Em volta tudo é montanha
Escuros abraços que amparam
protegem, aquecem
mas não prendem.
Liberam
libertam.
Dentro tudo pulsa
tambores inundam o peito,
a pele
desaguam nos pés.

Em volta e de longe
tudo é calmaria
silêncio
água mansa.
Dentro e no fundo
tudo é movimento
intensidades
correntezas.

Em volta tudo é murmúrio,
palavras que brotam de gargantas
antes interditadas.
Dentro tudo é vozerio
brados de resistência
coro de insubmissões
que rompem cercos
círculos de ocultamento.

Em volta tudo é gesto que se desenha no ar.
Dentro tudo é punho que se ergue
braços que sustentam
mãos que garimpam, lapidam
transformam
reinventam.

                                          (Nós, p. 35-36)

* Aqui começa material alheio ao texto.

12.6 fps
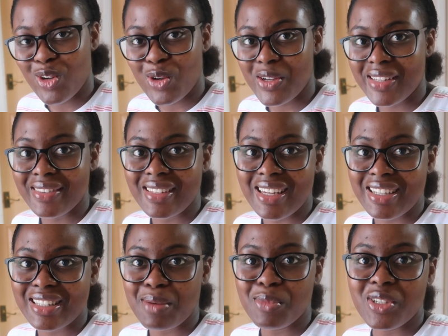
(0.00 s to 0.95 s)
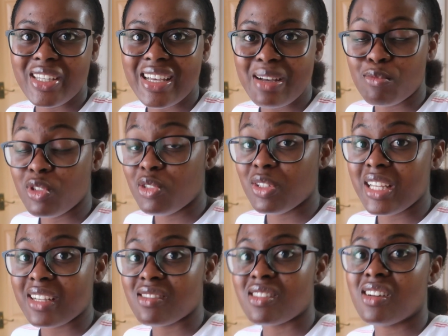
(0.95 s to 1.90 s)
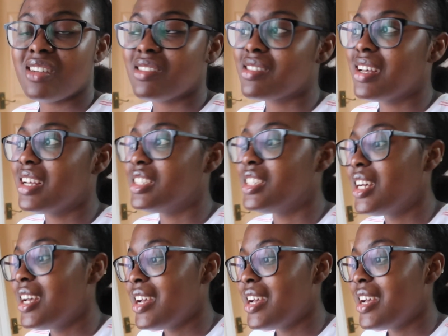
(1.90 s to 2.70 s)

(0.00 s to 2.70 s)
or anything like that, but yeah, I'm really, really excited.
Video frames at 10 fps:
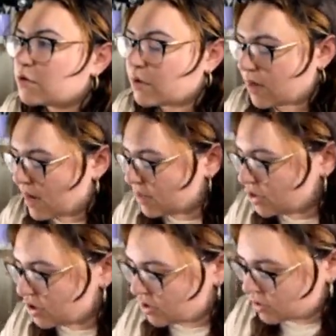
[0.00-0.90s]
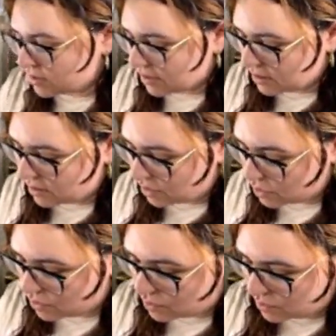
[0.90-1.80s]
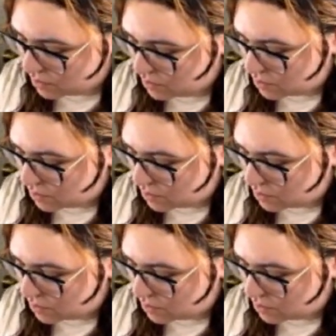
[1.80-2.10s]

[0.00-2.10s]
So it kind of just looks like little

Hoje vou me abster desses olhares absortos do nada.

Olhos que simplesmente indagam.
Confusos!
Perplexos!
Perdidos.

(Memórias da pele, p. 15)

 

Tenho um receio quase prazeroso que um furacão
permaneça dentro de mim. Porque no final o que a alma
busca é o movimento das águas,
o derramar das cachoeiras,
as correntezas dos rios,
o quebrar das ondas,
as tempestades!

(Memórias da pele, p. 27)

 

Asas abertas ao vento, no cume da montanha
a paz descansa, no colo da esperança.
Pássaros sobrevoam flores e passados, confundindo as
cores vivas do amanhã.
O ímpeto do canto livre de uma águia, desperta alegria.
Disperso, um bando de andorinhas escurece o céu,
anunciando o verão.
Eis que é chegada a hora, o melhor tempo é agora,
A vida te chama para fora.
Voe.

(Memórias da pele, p. 31)

 

Eu olho o tempo sem nenhuma esperança,
olhar fixo, perdido em pensamentos

O tempo olha para mim, olha dentro dos meus olhos
olhar fixo, vivo, cheio de expectativas,

e ele me diz que já viveu o suficiente para assistir
diversos invernos, muitos verões e inúmeros outonos,
e que jamais faltou a primavera.

Que ao longo de várias gerações, ele viu a chuva cair
forte, às vezes por tenebrosos longos dias, meses até.
Mas era certo que o sol surgia,com uma força tal
que resplandecia.

Diz que assistiu grandes guerras,
acompanhou homens em muitas batalhas,
presenciou a dor, a tortura e a morte.
E que a morte jamais prevaleceu sobre a vida.
A vida sempre ressurgia, e homens, mulheres, crianças,
cidades inteiras se reerguiam das cinzas.

(Memórias da pele, p. 34)

 

Agora eu sou o vento,
soprando as árvores,
sussurrando poemas
aos ouvidos do mundo.

Vento que no auge da sua força
é uma brisa suave e,
no furor da sua fraqueza,
uiva sobre as colinas solitárias.

Vento que toca uma doce canção,
convidando o dia e a noite para dançar
na solidão.

Vento que leva e traz vida,
que movimenta as nuvens no cais,
distribuindo sonhos,
alimentando segredos.

(Memórias da pele, p. 44) 

 

Faz da tua
Estrada, caminho de 
luz e 
ilumine.

Zele pelo
amor que traz no peito e
não haverá nada
impossível.

Viva com
Esperança de
realizar seu melhor.

Ame e
reparta seus talentos,
inspire outros, e
os frutos virão.

(Memórias da pele, p. 46) 

 

Meus versos nascem daqui.
Daqui desse lugar
estreito e confuso,
caixa social, padrão
estabelecido do que
eu deveria ser.
E eu sou.

Eu sou?

Não sou nem isso, nem aquilo,
Nem aquilo outro.
Sou alguém derramando
Por entre as frestas da 
caixa, esparramando igual
poeira no vento.

Desprendendo-me dos moldes,
caminho lentamente, porém voraz avanço sobre a utopia
dos sonhos.

(Memórias da pele, p. 86)

 

Amor nasce enfeitando a gente,
Colorindo os dias e as noites.

Com o tempo o amor vai escorrendo
entre os dedos,
escapando como água,
pelas frestas das nascentes.

Vai feito correnteza
Em busca de abrigo,
e deságua na entrega,
depois começa e termina,
de novo e de novo.

(Memórias da pele, p. 92) 

 

 No infinito espaço entre mim e você, o tempo criou nós.